About this exercise >>
If a record holds a picture, leave the picture out, but write out everything else exactly.

'''

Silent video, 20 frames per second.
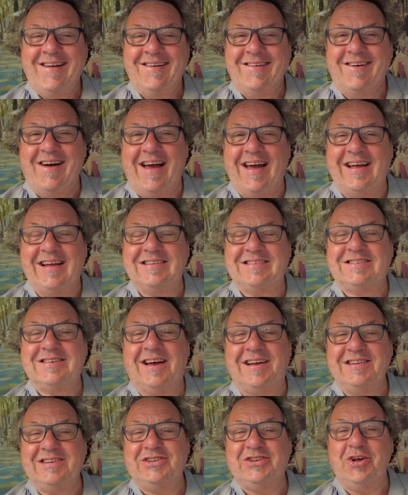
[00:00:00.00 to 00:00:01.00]
Right,
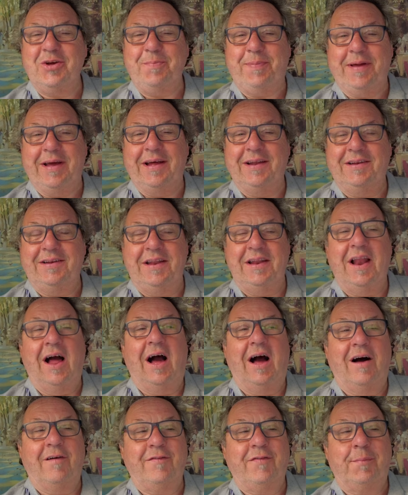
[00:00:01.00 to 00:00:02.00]
time to do a bit of
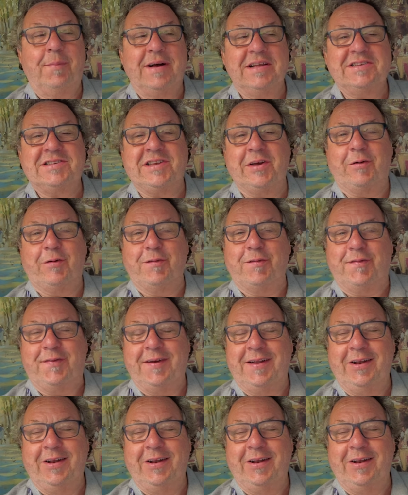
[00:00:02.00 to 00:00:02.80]
dinner for myself.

'''

Solution to the exercise >>
Silent video, 20 frames per second.
[00:00:00.00 to 00:00:01.00]
Right,
[00:00:01.00 to 00:00:02.00]
time to do a bit of
[00:00:02.00 to 00:00:02.80]
dinner for myself.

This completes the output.